Stocking fillers that jingle all the way

So the little buggers won't take anything other than cash. You're on a child's Christmas present hit-list but it's not for an Action Man or Barbie doll - despite both enjoying a renaissance of popularity, according to Hamleys, the toy shop.

Ever opportunistic, step forward financial companies with a range of ways of dressing up cash for kids - as something relatively imaginative and lasting, as well as a route to encouraging responsibility and savings- savvy in the little dears.

Children's Bonus Bonds from the Post Office and many of the specially- branded building soc-iety accounts for youngsters do offer decent rates and low-risk investment. Bonus Bonds, which can be bought for pounds 25 for anyone under 16, pay a guaranteed interest rate of 6.75 per cent a year, tax-free.

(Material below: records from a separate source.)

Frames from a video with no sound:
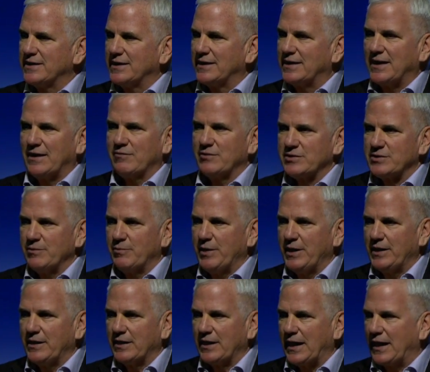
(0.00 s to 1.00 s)
obviously
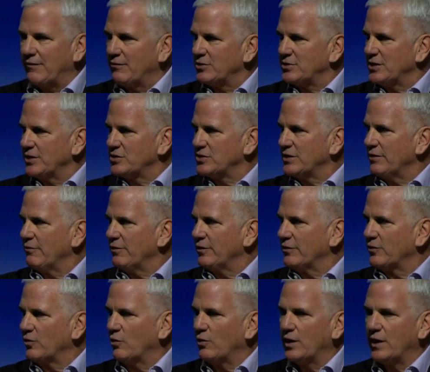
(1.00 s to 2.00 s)
paying a lot of attention to
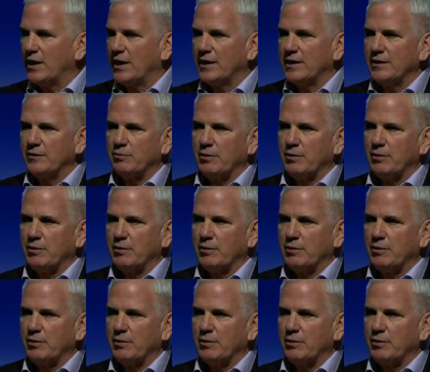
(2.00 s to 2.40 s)
everything's going on.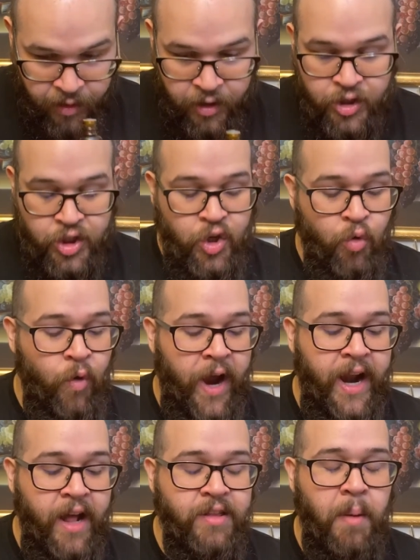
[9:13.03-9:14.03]
So
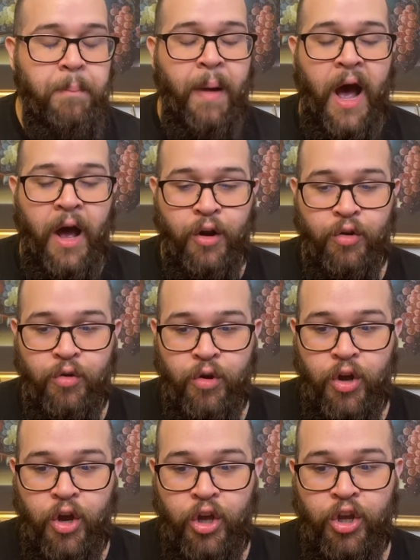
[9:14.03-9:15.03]
right out the bottle,
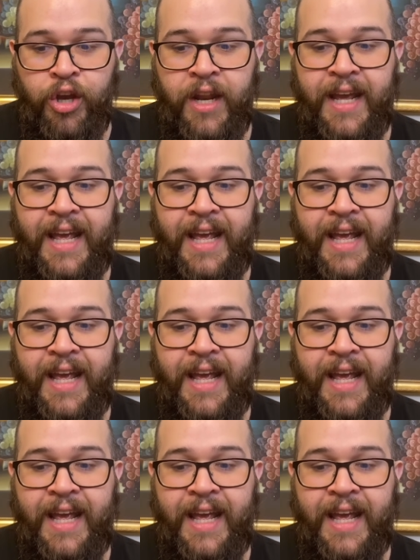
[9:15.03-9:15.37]
you're goingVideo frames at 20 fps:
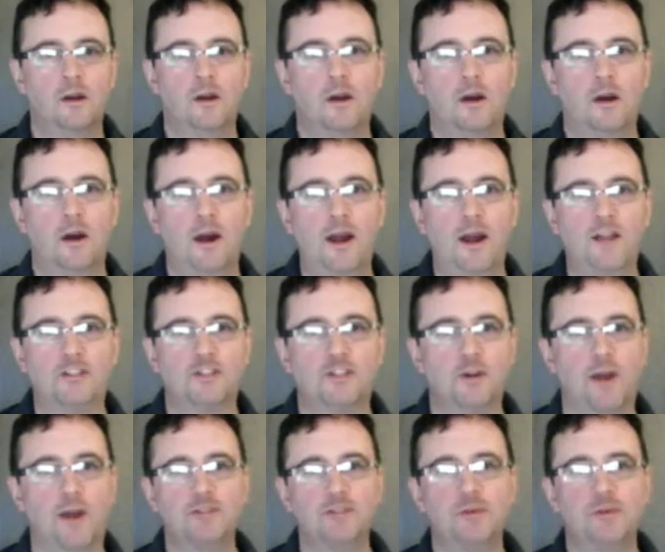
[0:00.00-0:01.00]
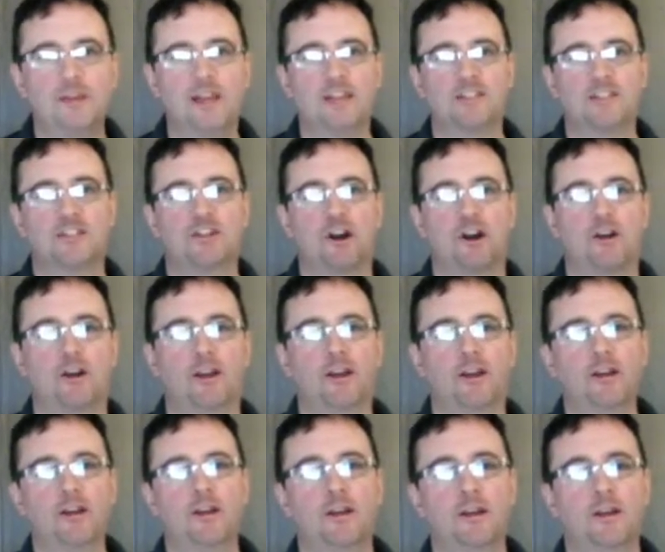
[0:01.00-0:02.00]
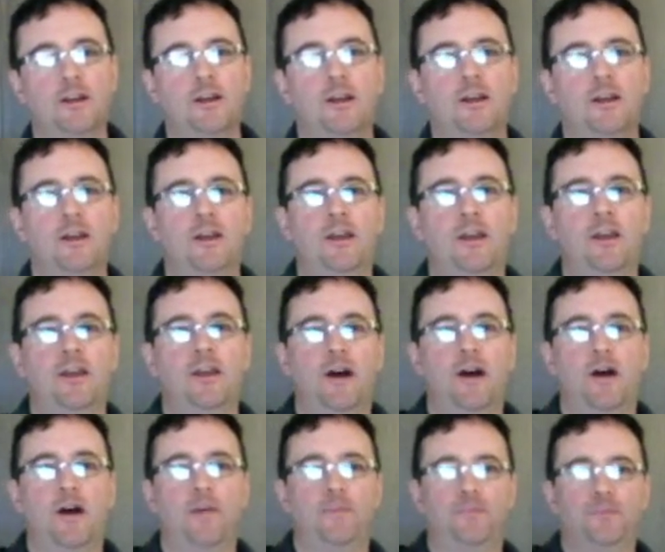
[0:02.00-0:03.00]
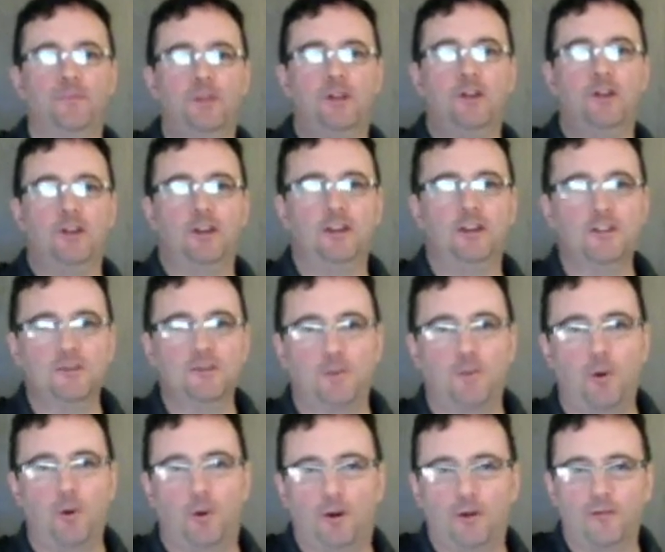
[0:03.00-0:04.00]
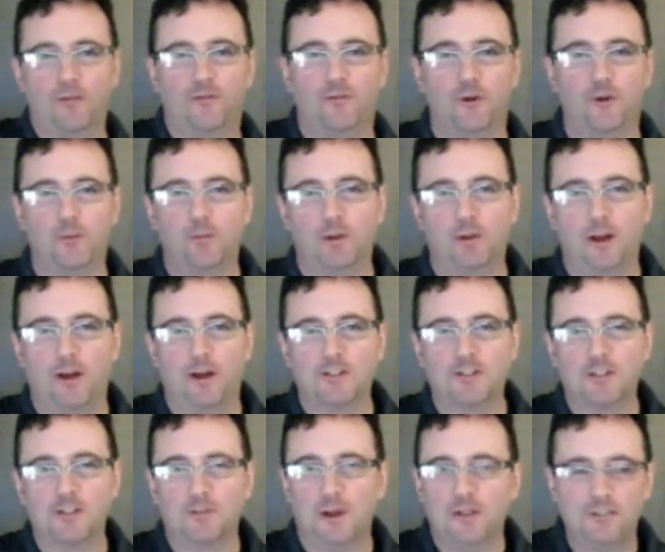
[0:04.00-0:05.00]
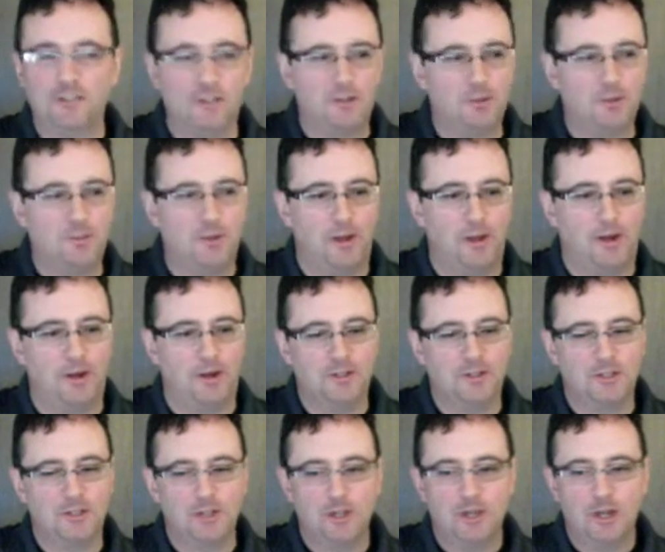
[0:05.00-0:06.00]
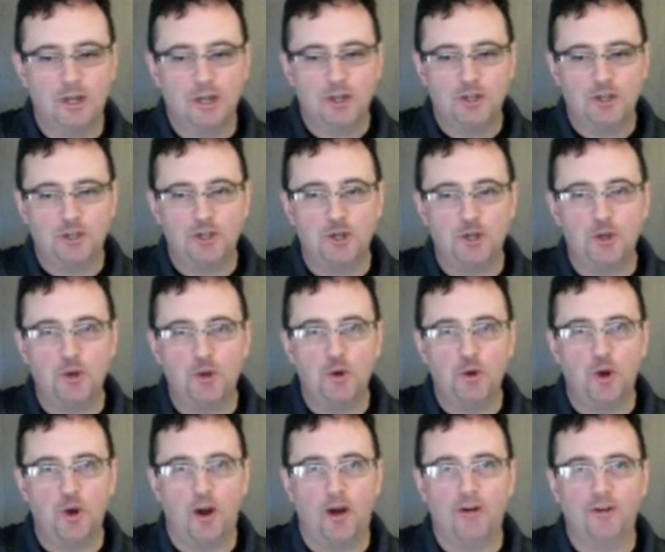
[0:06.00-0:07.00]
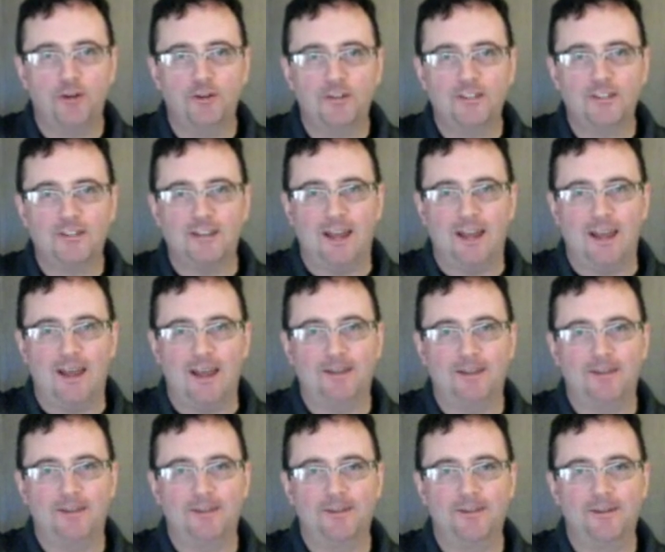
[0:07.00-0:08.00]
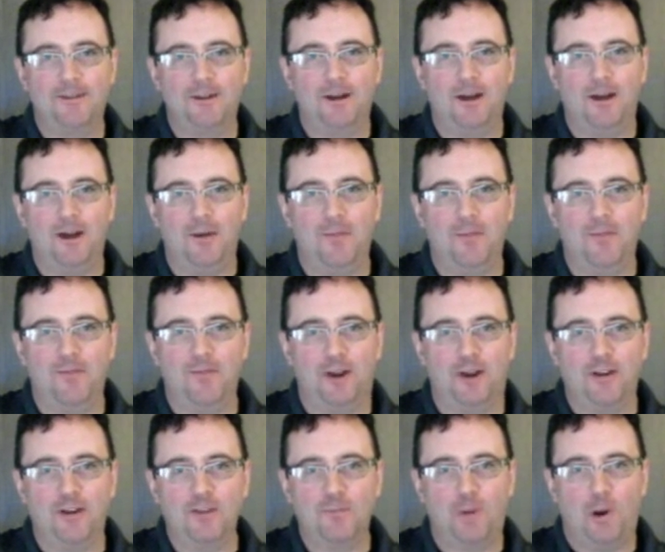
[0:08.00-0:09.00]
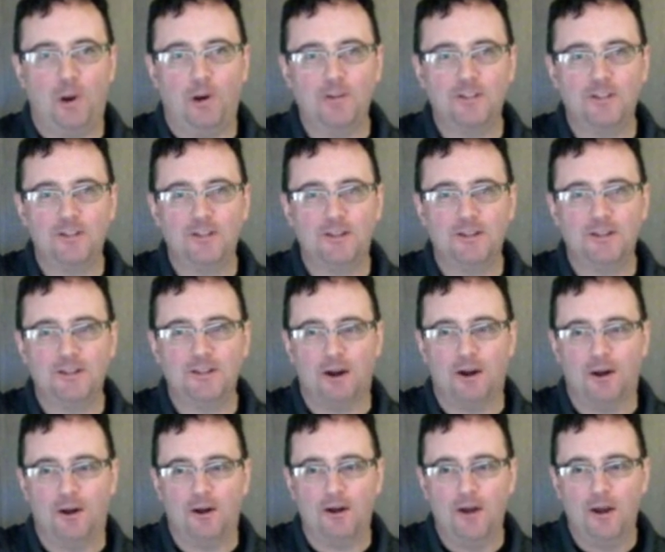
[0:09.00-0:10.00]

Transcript: All right, so as we get started, it is important for players, especially new players, to understand the various parts of the guitarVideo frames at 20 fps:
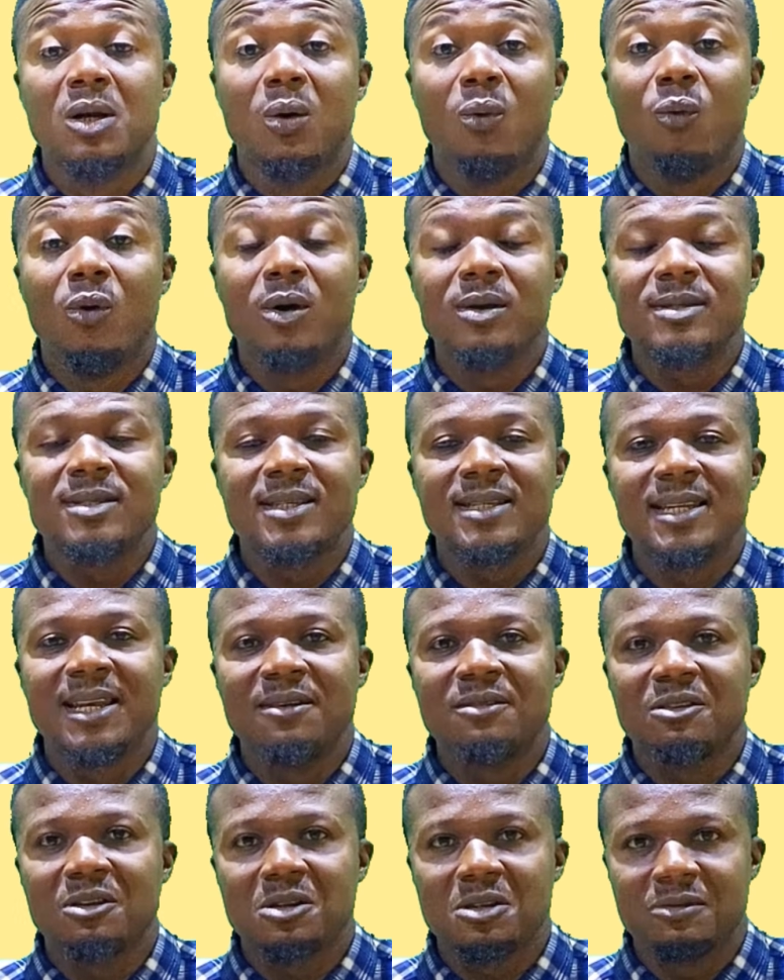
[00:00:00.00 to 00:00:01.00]
Once it
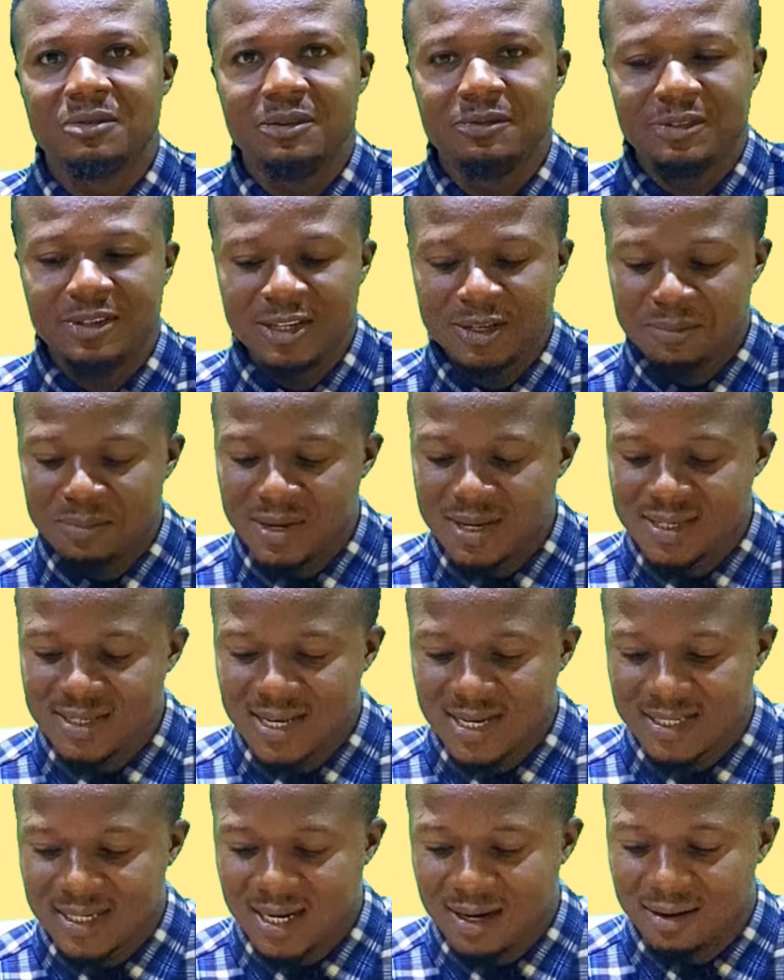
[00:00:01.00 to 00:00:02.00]
gives us 50, it means
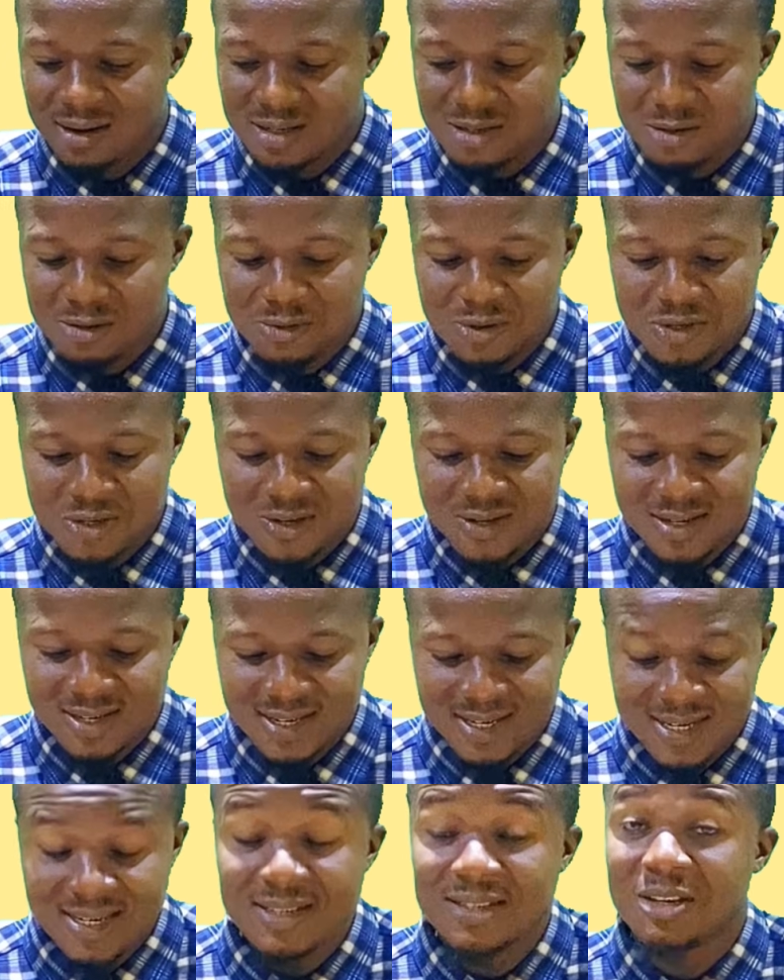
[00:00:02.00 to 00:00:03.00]
that our solution
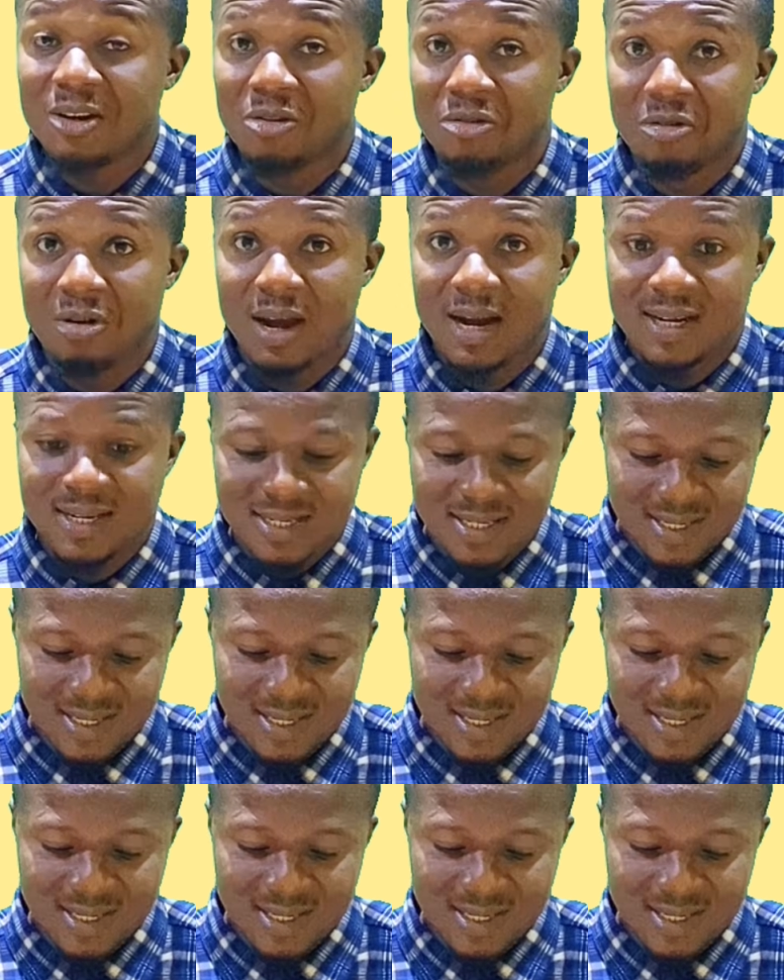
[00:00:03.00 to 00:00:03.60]
is correct.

They must be held for five years to yield the full rate of interest, and, without parents' or guardians' permission, children cannot touch the money until they are 16.

Several banks and building societies offer savings accounts aimed at children, which pay up to 6 per cent on relatively small sums. Again, the interest is tax-free, as long as the savers - or parents if the children are under 16 - fill in form R85, which is available in building societies.

Some of the high street names offer goodies to account-holders: Barclays Bank gives a pounds 5 W H Smith voucher and magazines on its Barclaysplus children's account. Nationwide Building Society gives a CD and welcome pack with its Smart account. These accounts pay 3.5 and 3.2 per cent, respectively, on balances as little as pounds 1.

The higher rates tend to come from smaller institutions. Coventry Building Society's Interest Zone account pays 4.75 per cent on pounds 1, according to Moneyfacts, a rate monitoring service. Leeds & Holbeck's Youngsaver pays 6 per cent, but it requires a balance of pounds 1,000.

Stock market investments, like unit and investment trusts, should give the best returns if held long term. These, however, cannot be held directly by children. The Association of Unit Trusts and Investment Funds has a free factsheet on saving for children (0181-207 1361). Baby bonds from friendly societies are usually less good value.

If you want to wean the kids off ideas about the National Lottery, premium bonds, bought from post offices, are a low-risk gamble - with the potential to win a million. But the minimum purchase is pounds 100.